Description of the task. Without the pictures, repeat the listing character for character.

Working data.
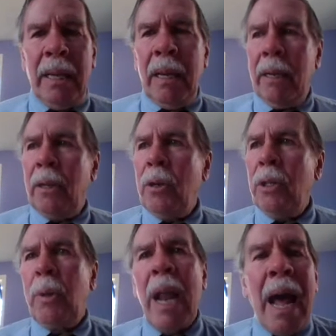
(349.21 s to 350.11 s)
The
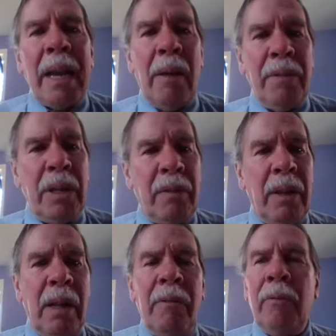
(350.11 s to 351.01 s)
goods were not
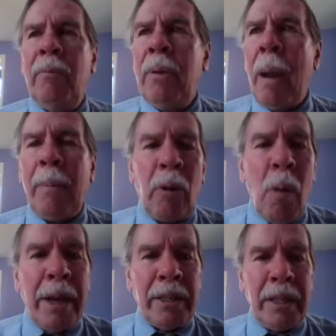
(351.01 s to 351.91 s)
of
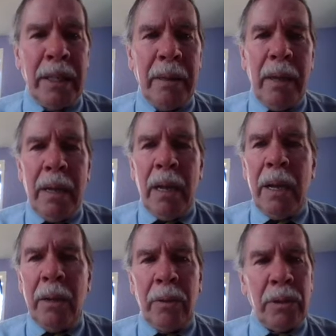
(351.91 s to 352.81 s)
proper quantity
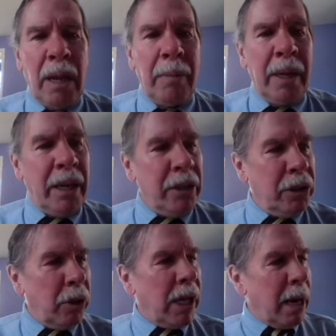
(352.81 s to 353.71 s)
under those
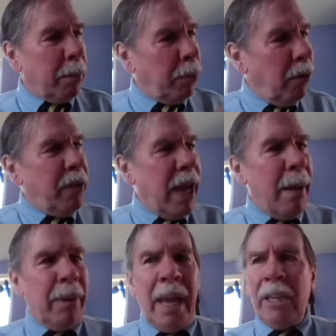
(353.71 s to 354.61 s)
obligations. So you got to prove
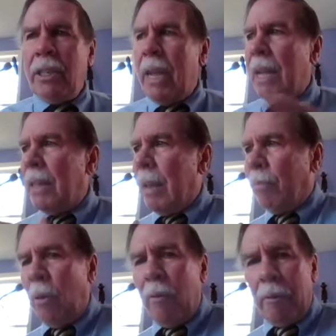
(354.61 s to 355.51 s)
the obligation and
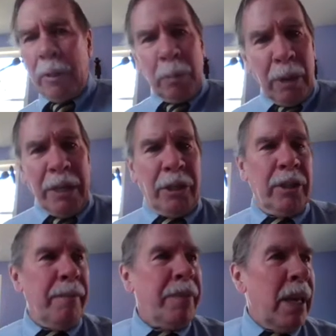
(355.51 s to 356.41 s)
then prove it was
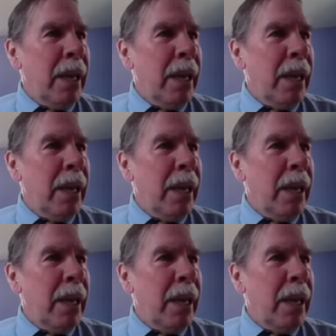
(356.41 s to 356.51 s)
breached.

Exercise result.
(349.21 s to 350.11 s)
The
(350.11 s to 351.01 s)
goods were not
(351.01 s to 351.91 s)
of
(351.91 s to 352.81 s)
proper quantity
(352.81 s to 353.71 s)
under those
(353.71 s to 354.61 s)
obligations. So you got to prove
(354.61 s to 355.51 s)
the obligation and
(355.51 s to 356.41 s)
then prove it was
(356.41 s to 356.51 s)
breached.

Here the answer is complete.